In the above code, I changed the method of model fine-tuning from layer-by-layer fine-tuning to transfer learning fine-tuning. Specifically, I removed the hidden state calculation and obtaining the output of each layer in the original layer-by-layer fine-tuning and other related codes, and directly passed the input and attention mask into the model, obtained the output of the last layer, and Compute loss for backpropagation and optimization.

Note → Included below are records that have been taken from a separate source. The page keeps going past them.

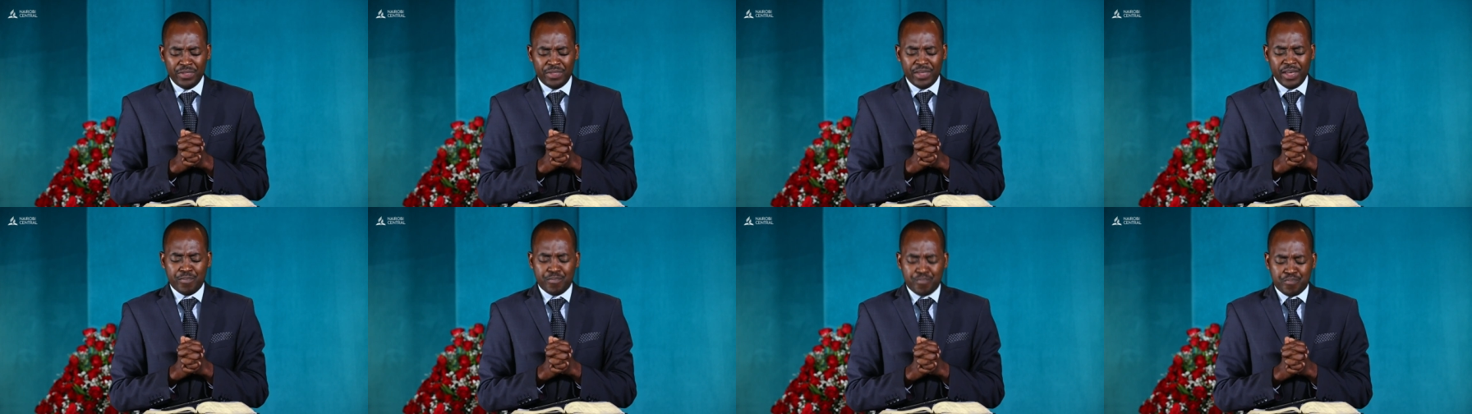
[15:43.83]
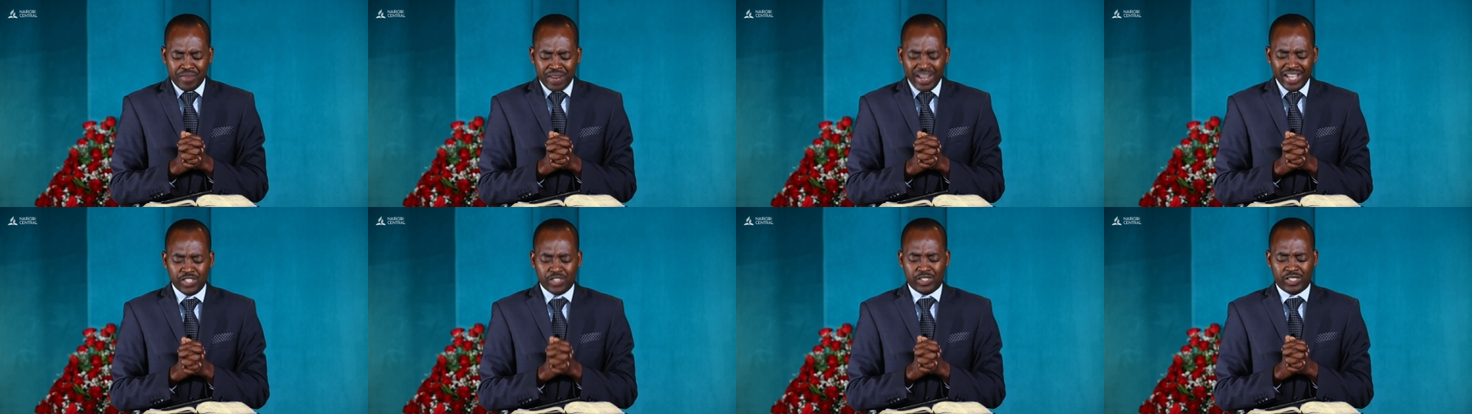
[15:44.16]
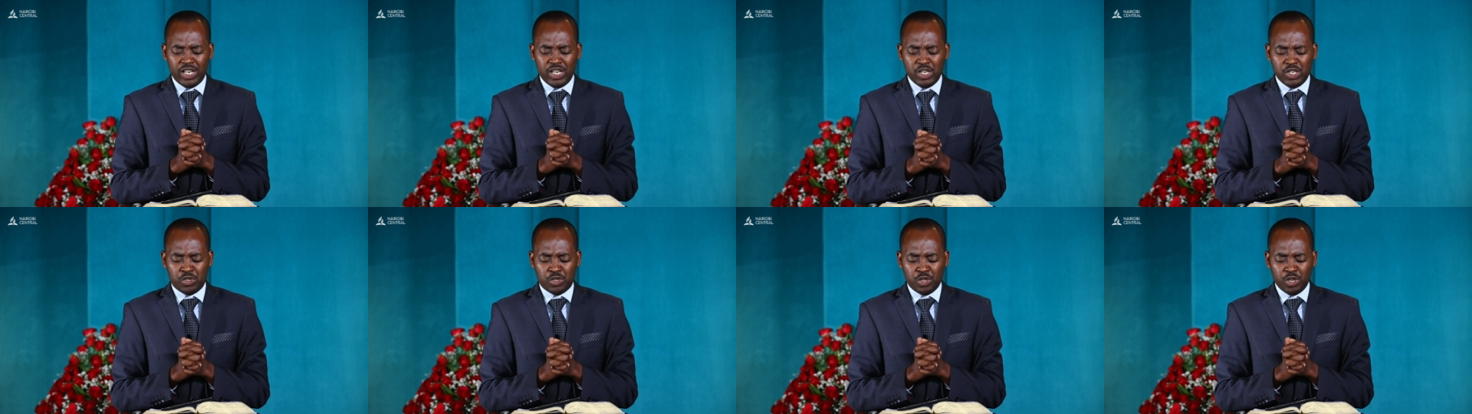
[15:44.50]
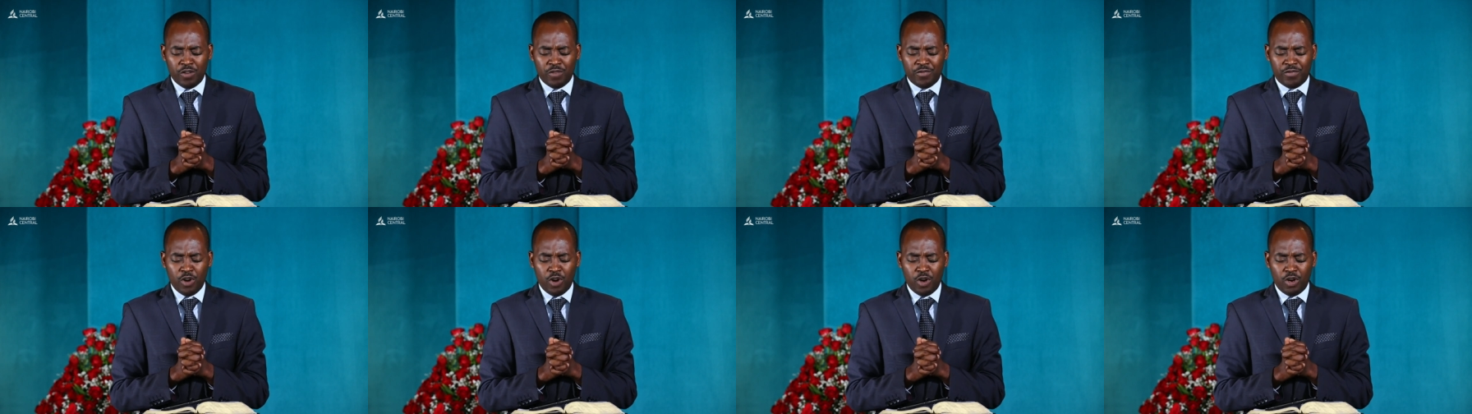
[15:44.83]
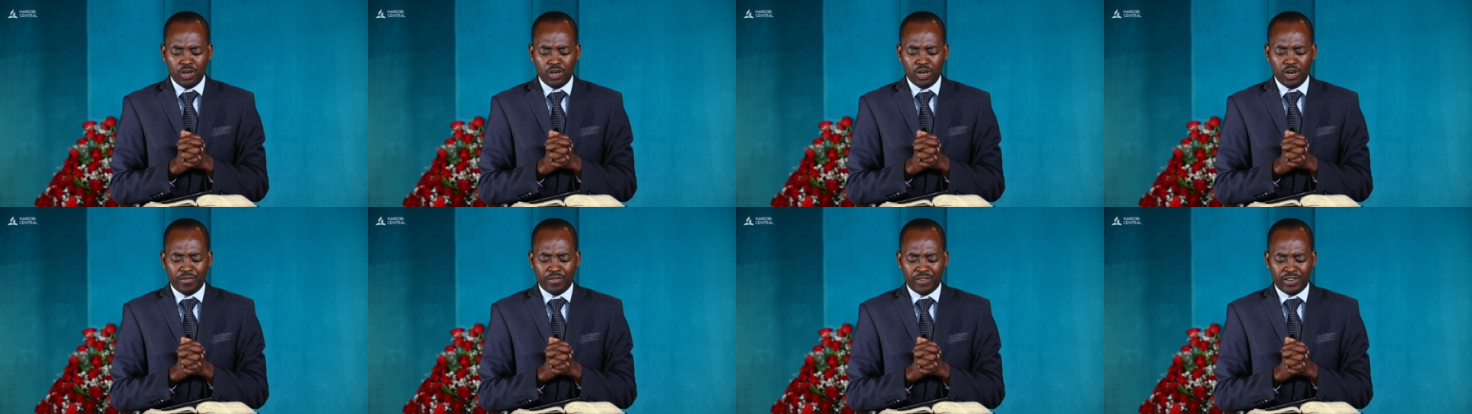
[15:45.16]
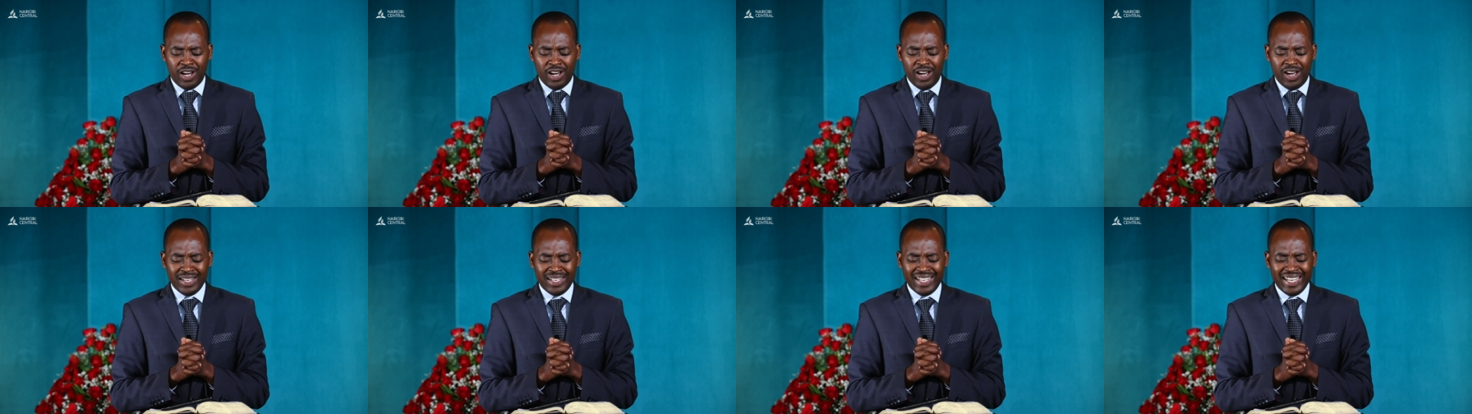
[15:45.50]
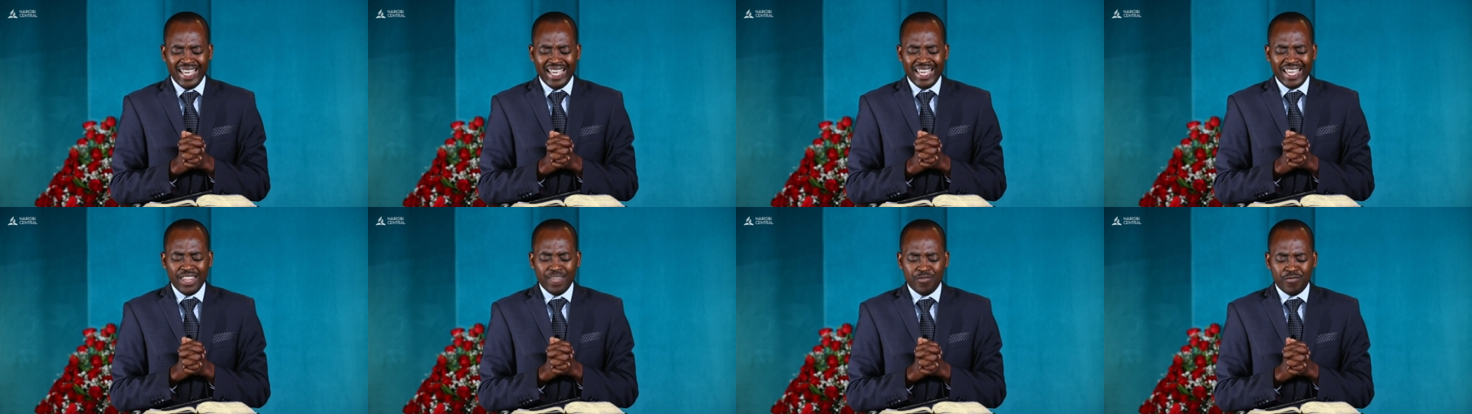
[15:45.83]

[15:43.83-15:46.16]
the presence of, of God,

At the same time, I changed the file name when saving the model from gpt-cpm-large-cn-finetuned-layer-wise.pdparams to gpt-cpm-large-cn-finetuned-transfer-learning.pdparams to distinguish layer-by-layer fine-tuning and transfer learning fine-tuning.

transfer learning

import paddle
import paddle.nn.functional as F
from paddlenlp.transformers import GPTForPretraining, GPTChineseTokenizer

# 加载预训练模型和分词器
model = GPTForPretraining.from_pretrained('gpt-cpm-large-cn')
tokenizer = GPTChineseTokenizer.from_pretrained('gpt-cpm-large-cn')

# 构造数据集和数据加载器
train_ds = [['今天天气不错'], ['明天要下雨'], ['这个季节很适合旅游']]
train_ds = [{
    
    'text': text} for text in train_ds]

def batch_iter(data, batch_size):
    num_batches = len(data) // batch_size
    if len(data) % batch_size != 0:
        num_batches += 1
    for i in range(num_batches):
        batch = data[i * batch_size: (i + 1) * batch_size]
        yield batch

batch_size = 2
train_loader = paddle.io.DataLoader(train_ds, batch_size=batch_size, shuffle=True, drop_last=True)

# 构造优化器和损失函数
optimizer = paddle.optimizer.AdamW(parameters=model.parameters(), learning_rate=1e-4)
criterion = F.cross_entropy

# 训练模型
epochs = 3
for epoch in range(epochs):
    for batch in train_loader:
        texts = [example['text'] for example in batch]
        encoded_inputs = tokenizer(texts, return_attention_mask=True, return_length=True, padding=True)
        input_ids = paddle.to_tensor(encoded_inputs['input_ids'])
        attention_mask = paddle.to_tensor(encoded_inputs['attention_mask'])
        logits = model(input_ids, attention_mask=attention_mask)[0]
        loss = criterion(logits.reshape(-1, logits.shape[-1]), input_ids.reshape(-1))
        loss.backward()
        optimizer.step()
        optimizer.clear_grad()
    print(f'Epoch {
      
      epoch + 1}: loss={
      
      loss.numpy():.4f}')

# 保存微调后的模型
paddle.save(model.state_dict(), 'gpt-cpm-large-cn-finetuned.pdparams')

In the above code, we first loaded the pre-trained GPT model and tokenizer, and then constructed a simple dataset and data loader. Next, we use the AdamW optimizer and the cross-entropy loss function to train the model, and save the fine-tuned model after training.